Laisse-t-on une plaie ouverte ? A priori non. Mais apparemment pour certaines blessures, le passage du temps est nécessaire pour un jour espérer guérir. En cette fin de quinquennat, le président français, Emmanuel Macron, accélère les gestes d'apaisement. Des responsabilités de la France au Rwanda à la restitution des biens pillés à l'époque coloniale, ou encore la demande de pardon aux harkis, Emmanuel Macron multiplie les gages d'une volonté de normalisation avec l'Afrique. 

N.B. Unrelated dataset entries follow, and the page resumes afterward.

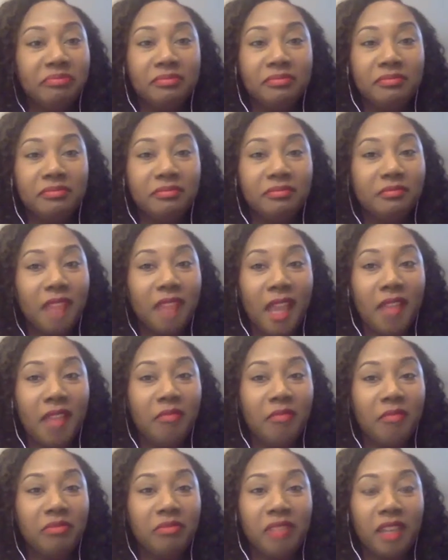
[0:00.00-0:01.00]
like
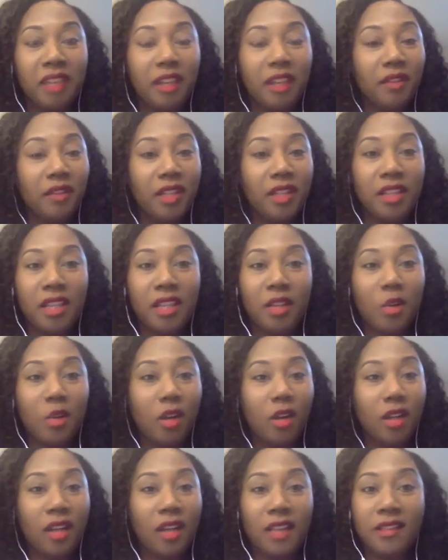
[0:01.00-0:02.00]
get everything
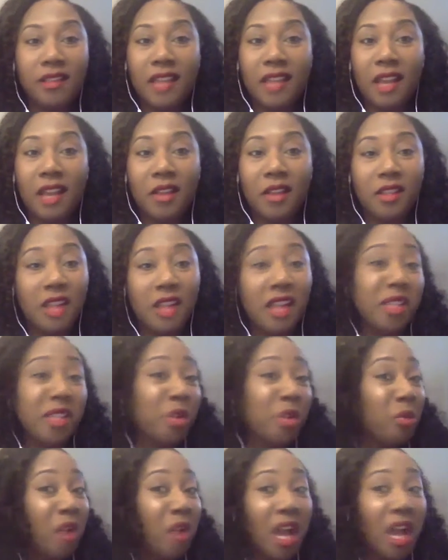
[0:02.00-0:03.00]
organized, downsize
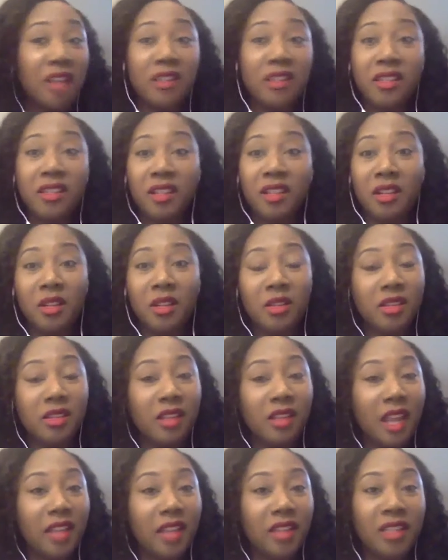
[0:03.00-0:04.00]
garage sales,
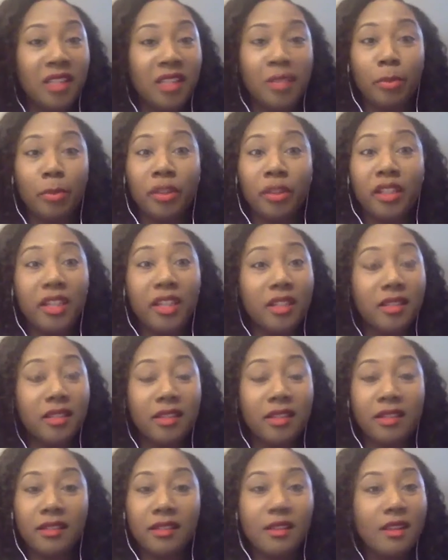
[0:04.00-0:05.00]
like this
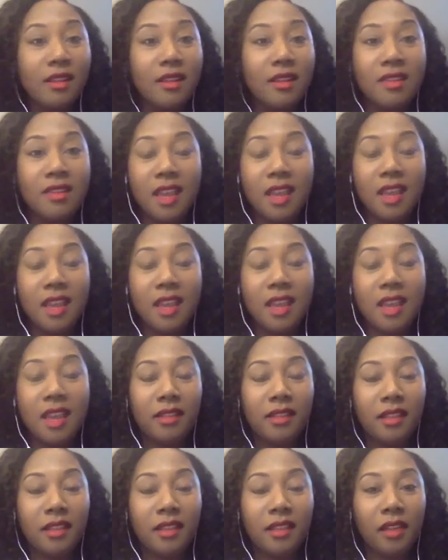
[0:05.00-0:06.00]
blitz that yeah. I
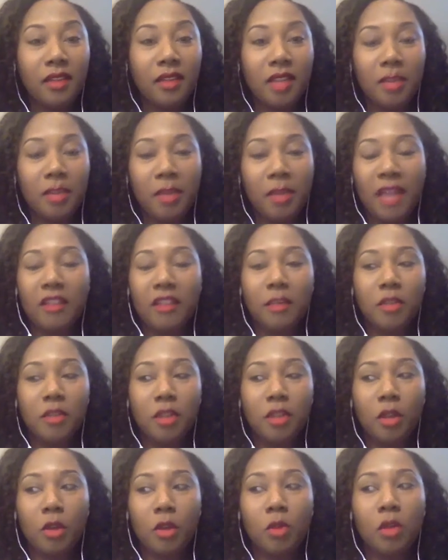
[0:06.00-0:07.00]
did to get everything packed up.
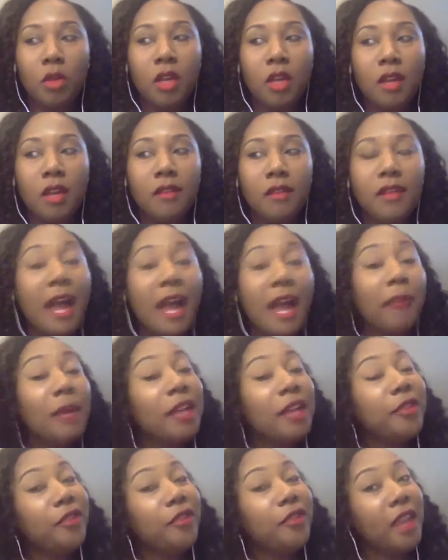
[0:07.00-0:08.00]
So not
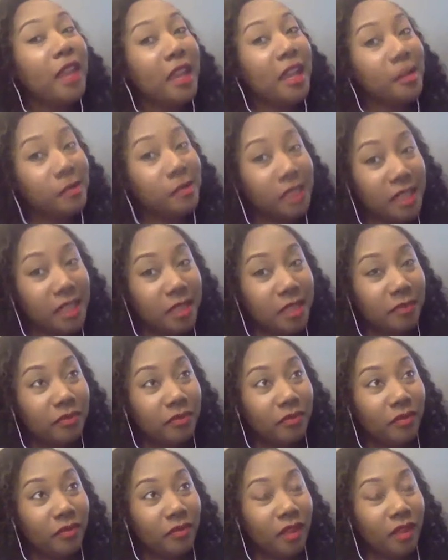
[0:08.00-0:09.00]
my family.
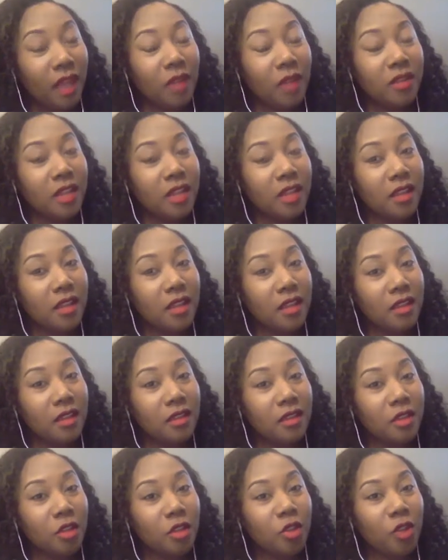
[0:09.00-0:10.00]
I'll say
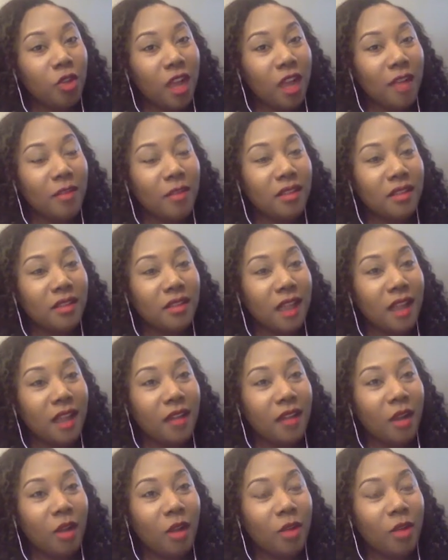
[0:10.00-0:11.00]
this your tribe is not
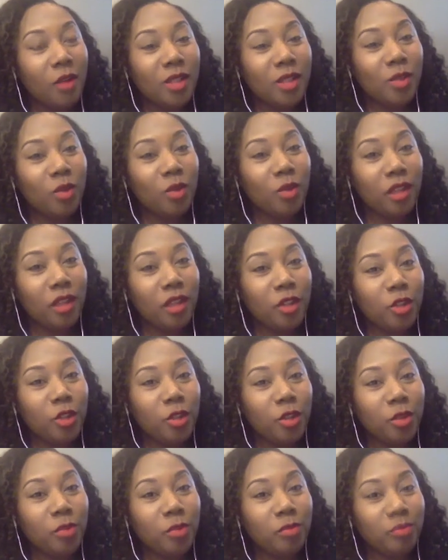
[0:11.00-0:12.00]
always the one that
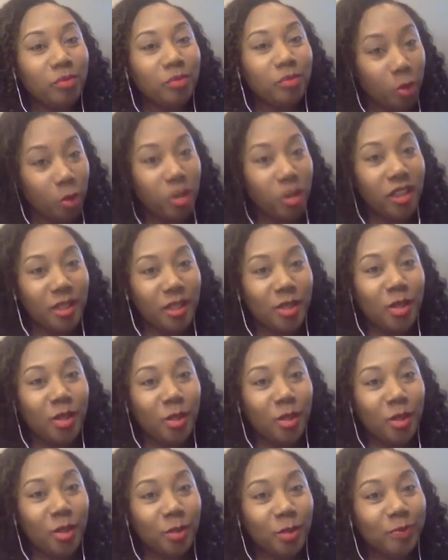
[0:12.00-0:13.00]
you're born into.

Mais comment soigne-t-on une plaie laissée ouverte ? Comment trouver le bon mot ? Le bon geste? La bonne politique ? 

Et comment font les autres anciennes puissances coloniales ?  

Pour en débattre :

- Jean-Louis Georget, professeur à La Sorbonne Nouvelle, directeur d’un Cereg (Centre d’études et de recherche sur l’espace germanique), chercheur associé à l’Ehess et rédacteur en chef-adjoint de la revue Allemagne d’aujourd’hui 

- Maria-Benedita Basto, maître de conférences en Études lusophones, spécialiste de l'histoire et de l'analyse politique de l'Afrique lusophone contemporaine  

- Nicolas Bancel, historien, professeur à l’Université de Lausanne, spécialiste de l'histoire coloniale et postcoloniale.